Selon une source d'orientation professionnelle non corroborée par les canaux institutionnels, le salaire brut mensuel d'un inspecteur principal débutant se situerait autour de 2 800 € (échelle M1.1), avec une évolution possible jusqu'à environ 4 500 € en fin de carrière (échelle M4.2). Des primes s'ajoutent pour le travail de nuit, le week-end et le bilinguisme à Bruxelles. Les barèmes officiels étant fixés par arrêté royal, il est recommandé de vérifier sur les portails officiels avant tout engagement.

Quel est le salaire moyen d'un policier en Belgique ?

Le salaire varie selon le grade et l'ancienneté. Pour l'inspecteur principal, la fourchette indicative se situe entre 2 800 € et 4 500 € bruts mensuels selon l'ancienneté (source non officielle). À ces montants s'ajoutent des primes (nuit, week-end, bilinguisme) et des avantages substantiels : 32 jours de congé par an, 100 % d'intervention dans les transports publics et services médicaux gratuits.

Quelle est la spécialisation d'un inspecteur principal avec spécialisation particulière ?

L'INPP avec spécialisation particulière se spécialise dans l'un de ces quatre domaines : EcoFin (criminalité économique, financière et fiscale, comprenant blanchiment, fraude, corruption), CSI (Crime Scene Investigation, gestion et analyse de scènes de crime), ICT (informatique et cybercriminalité) ou Assistant de Police. Ces spécialisations nécessitent une formation de 14 mois à l'Académie Nationale de Police à Etterbeek.

Quels sont les grades à la police belge ?

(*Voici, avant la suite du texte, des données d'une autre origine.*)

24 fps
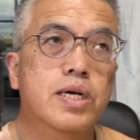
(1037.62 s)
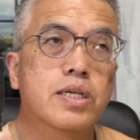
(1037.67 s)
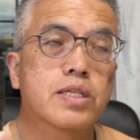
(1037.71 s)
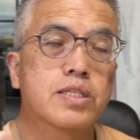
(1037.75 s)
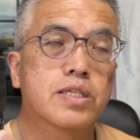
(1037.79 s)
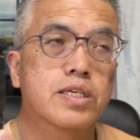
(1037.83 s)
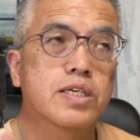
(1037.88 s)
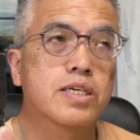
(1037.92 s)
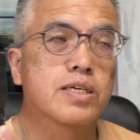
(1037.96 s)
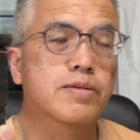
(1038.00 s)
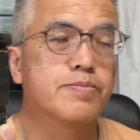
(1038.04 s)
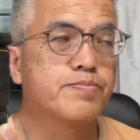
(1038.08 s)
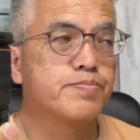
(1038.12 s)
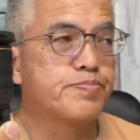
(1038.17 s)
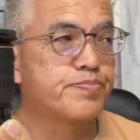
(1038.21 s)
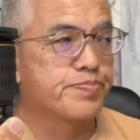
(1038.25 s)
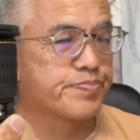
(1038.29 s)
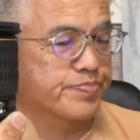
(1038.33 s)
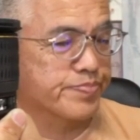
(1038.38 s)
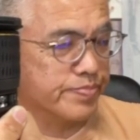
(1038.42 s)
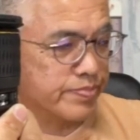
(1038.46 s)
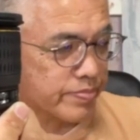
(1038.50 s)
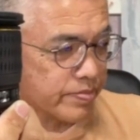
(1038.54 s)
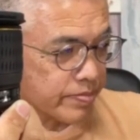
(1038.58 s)
りに
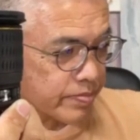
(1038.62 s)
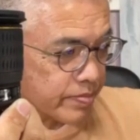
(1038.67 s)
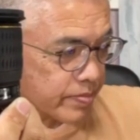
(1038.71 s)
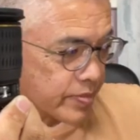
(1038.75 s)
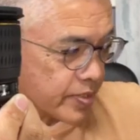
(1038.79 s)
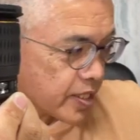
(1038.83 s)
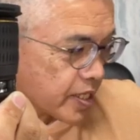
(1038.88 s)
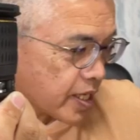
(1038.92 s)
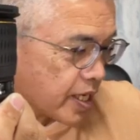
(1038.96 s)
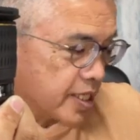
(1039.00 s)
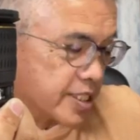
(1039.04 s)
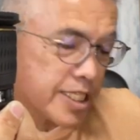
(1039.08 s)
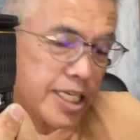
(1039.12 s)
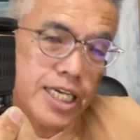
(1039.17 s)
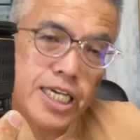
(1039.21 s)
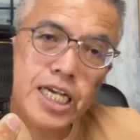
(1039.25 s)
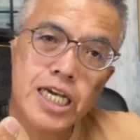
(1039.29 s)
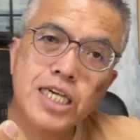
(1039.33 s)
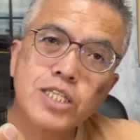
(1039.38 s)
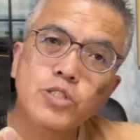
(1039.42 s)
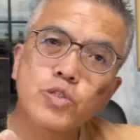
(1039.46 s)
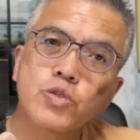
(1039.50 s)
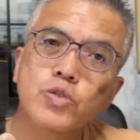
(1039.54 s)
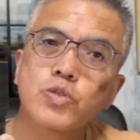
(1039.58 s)

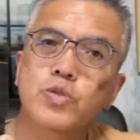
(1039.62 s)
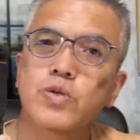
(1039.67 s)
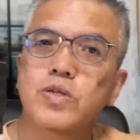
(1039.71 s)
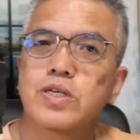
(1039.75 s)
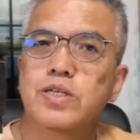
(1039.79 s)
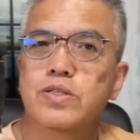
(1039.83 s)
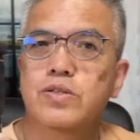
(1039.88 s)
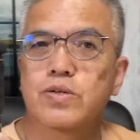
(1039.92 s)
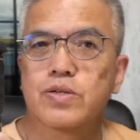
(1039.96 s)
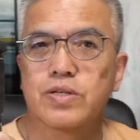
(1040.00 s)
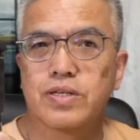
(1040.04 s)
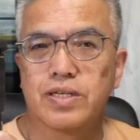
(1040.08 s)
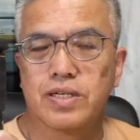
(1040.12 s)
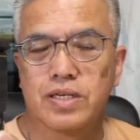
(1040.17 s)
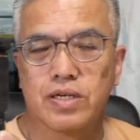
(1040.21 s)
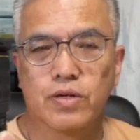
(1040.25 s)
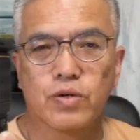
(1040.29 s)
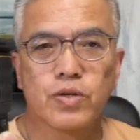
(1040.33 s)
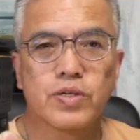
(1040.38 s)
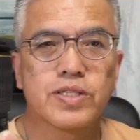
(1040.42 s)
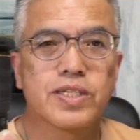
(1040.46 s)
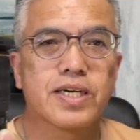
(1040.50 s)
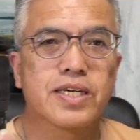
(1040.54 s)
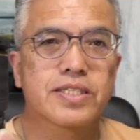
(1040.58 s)
セカンドストリートに
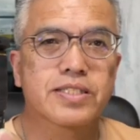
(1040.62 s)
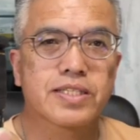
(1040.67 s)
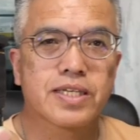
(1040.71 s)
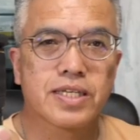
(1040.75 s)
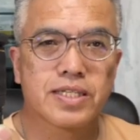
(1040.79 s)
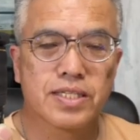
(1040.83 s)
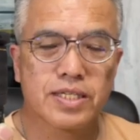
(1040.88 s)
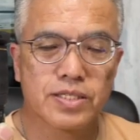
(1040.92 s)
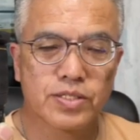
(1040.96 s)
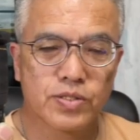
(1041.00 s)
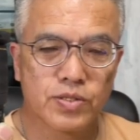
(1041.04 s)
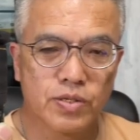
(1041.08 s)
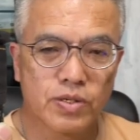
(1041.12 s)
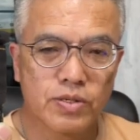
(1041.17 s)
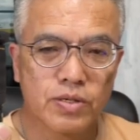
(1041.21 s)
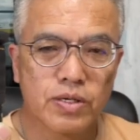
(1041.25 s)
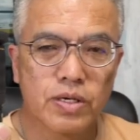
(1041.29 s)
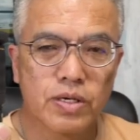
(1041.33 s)
置いてあったんですよ。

La police intégrée belge comprend quatre cadres opérationnels : le cadre agent (Aspirant AGP et AGP), le cadre de base (Aspirant inspecteur et Inspecteur), le cadre moyen (Aspirant INPP et Inspecteur principal) et le cadre officier (Aspirant commissaire, Commissaire et Commissaire divisionnaire). Après treize ans d'ancienneté de grade, le qualificatif « Premier » s'ajoute automatiquement (par exemple Premier Inspecteur Principal de Police).

Quelle est la hiérarchie dans la police belge ?

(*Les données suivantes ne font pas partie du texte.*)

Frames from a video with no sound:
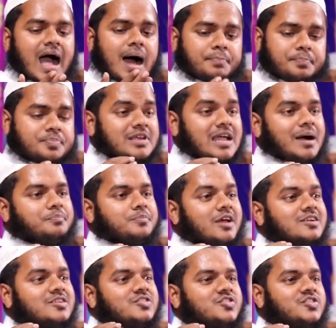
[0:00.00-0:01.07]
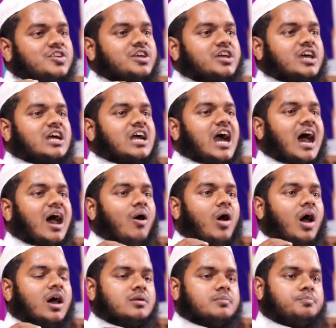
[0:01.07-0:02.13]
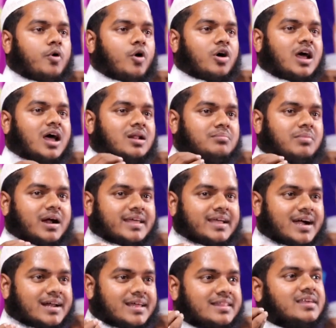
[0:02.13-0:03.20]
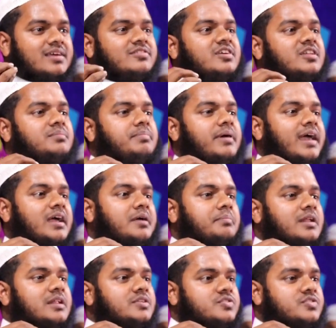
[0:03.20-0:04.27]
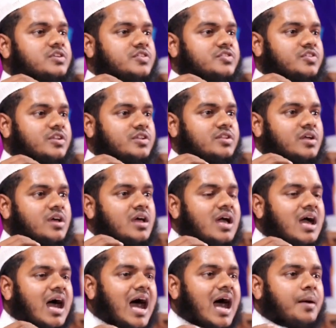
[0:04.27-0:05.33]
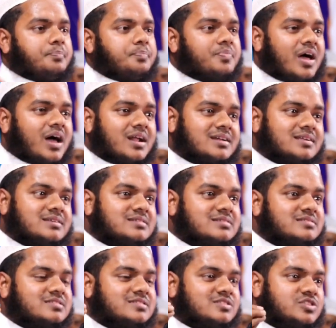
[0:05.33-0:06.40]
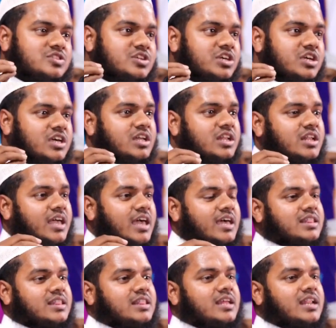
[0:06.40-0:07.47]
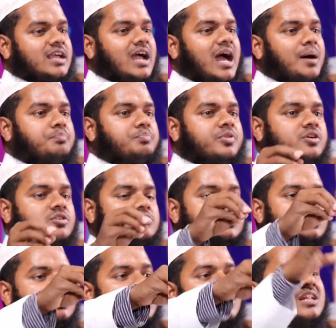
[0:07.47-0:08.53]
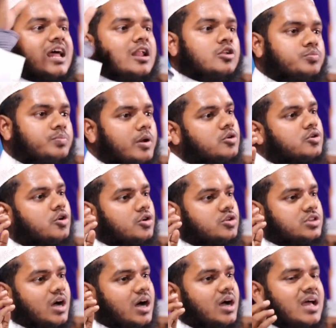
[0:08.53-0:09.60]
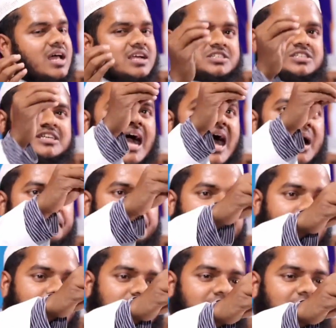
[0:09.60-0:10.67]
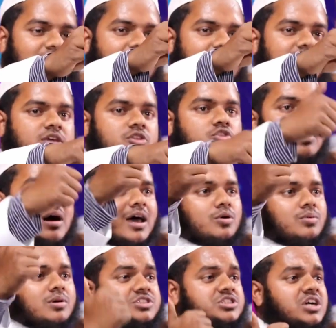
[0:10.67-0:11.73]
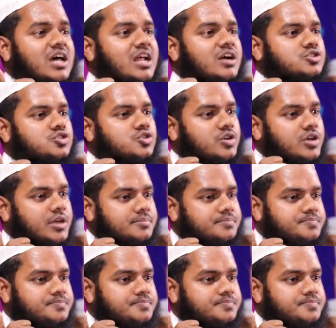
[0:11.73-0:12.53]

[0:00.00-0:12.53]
আপনি আপনার স্ত্রীকে খাওয়ান পরান বাড়ি গাড়ি দিয়েছেন ব্যাংক ব্যালেন্স দিয়েছেন আপনার স্ত্রীর ক্ষেত্রে আপনি হচ্ছেন তার লালন পালন কর্তা সে আপনার খায় কিন্তু ভালোবাসে আর একজনকে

De bas en haut : Agent de police (cadre agent), Inspecteur de police (cadre de base), Inspecteur principal de police (cadre moyen), Commissaire de police (cadre officier) et Commissaire divisionnaire de police, qui constitue le grade le plus élevé. Le personnel civil (CALOG) forme un cadre séparé avec quatre niveaux (A à D) selon le diplôme.

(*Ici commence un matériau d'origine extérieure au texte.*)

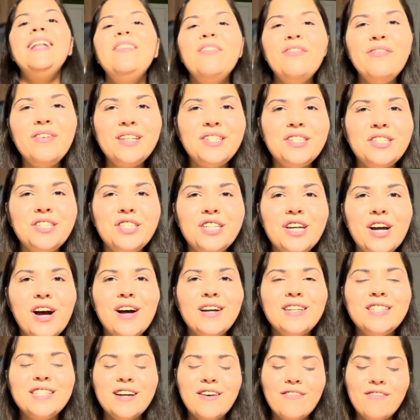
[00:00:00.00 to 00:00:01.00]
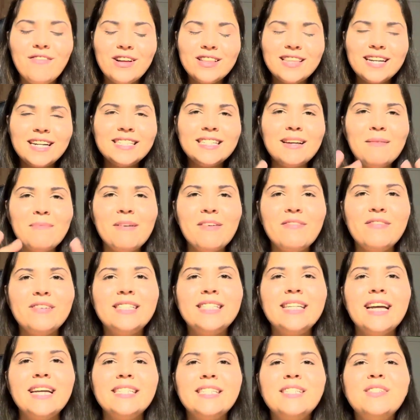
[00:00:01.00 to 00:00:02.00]
no vídeo de hoje eu vou trazer para
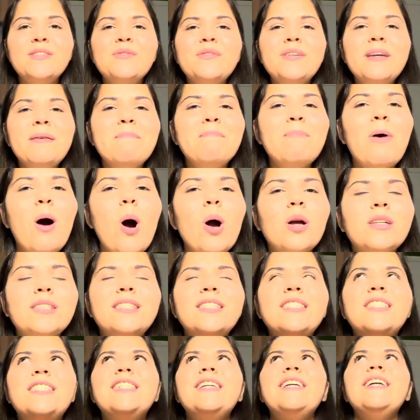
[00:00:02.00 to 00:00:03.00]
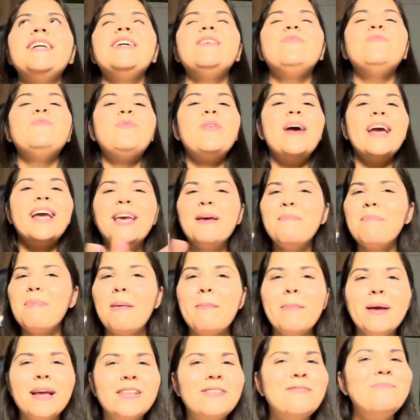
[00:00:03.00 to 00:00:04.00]
vocês um inbox de um
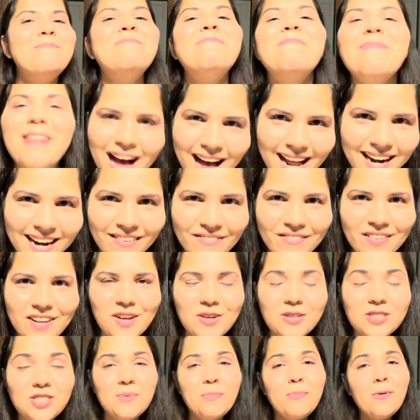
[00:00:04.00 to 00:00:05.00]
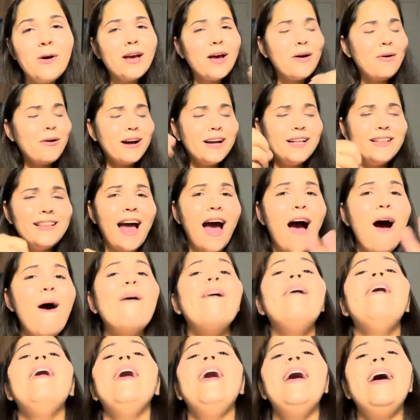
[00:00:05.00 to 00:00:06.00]
equipamento maravilhoso, porque o
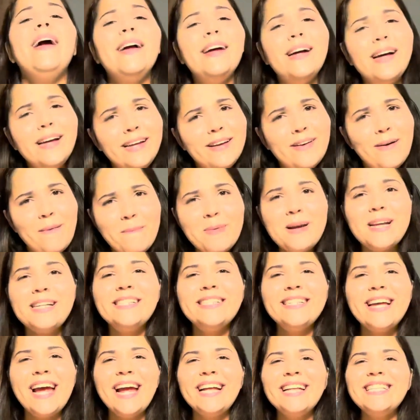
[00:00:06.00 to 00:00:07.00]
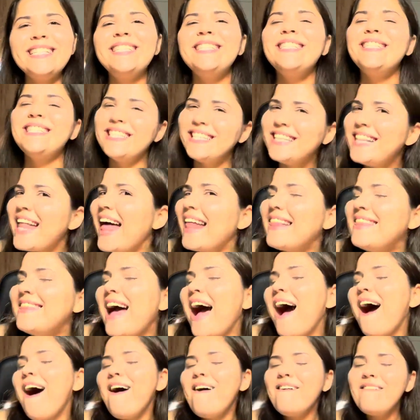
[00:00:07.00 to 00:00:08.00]
canal ganhou presentes de
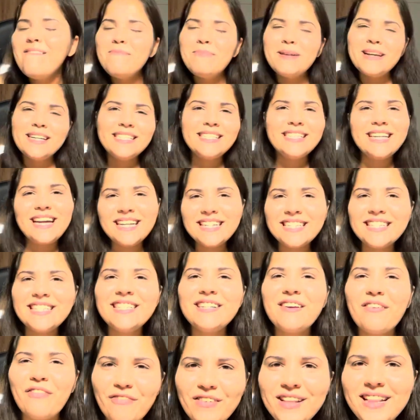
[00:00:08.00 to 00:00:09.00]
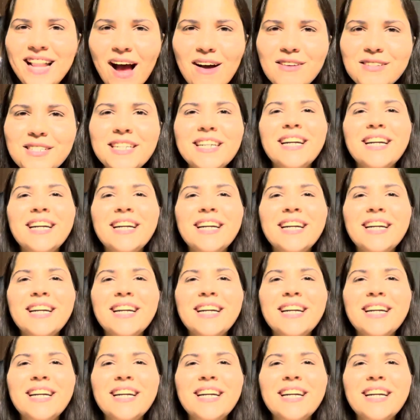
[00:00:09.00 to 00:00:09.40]
Natal, presentes de final de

Qu'est-ce qu'un inspecteur spécialisé dans la police belge ?

Un inspecteur principal spécialisé (INPP SP) est recruté sur la base d'un diplôme de bachelier dans un domaine précis et suit une formation de 14 mois à l'ANPA. Il se distingue de l'INPP non spécialisé par son expertise dans un champ particulier : EcoFin, CSI, ICT ou Assistant de Police. Cette spécialisation lui permet d'exercer des missions ciblées comme les enquêtes financières ou la police scientifique.

Quelle est la grille de salaire dans la police belge ?

La grille salariale est définie par arrêté royal et organisée en échelles selon le cadre et l'ancienneté. Pour l'inspecteur principal, une source d'orientation professionnelle mentionne les échelles M1.1 (débutant, environ 2 800 € bruts mensuels) à M4.2 (fin de carrière, environ 4 500 € bruts mensuels). Ces montants ne sont pas confirmés par les sources institutionnelles consultées et restent à vérifier sur les canaux officiels. Aux salaires s'ajoutent 32 jours de congé annuels, 100 % de remboursement des transports publics et des soins médicaux gratuits.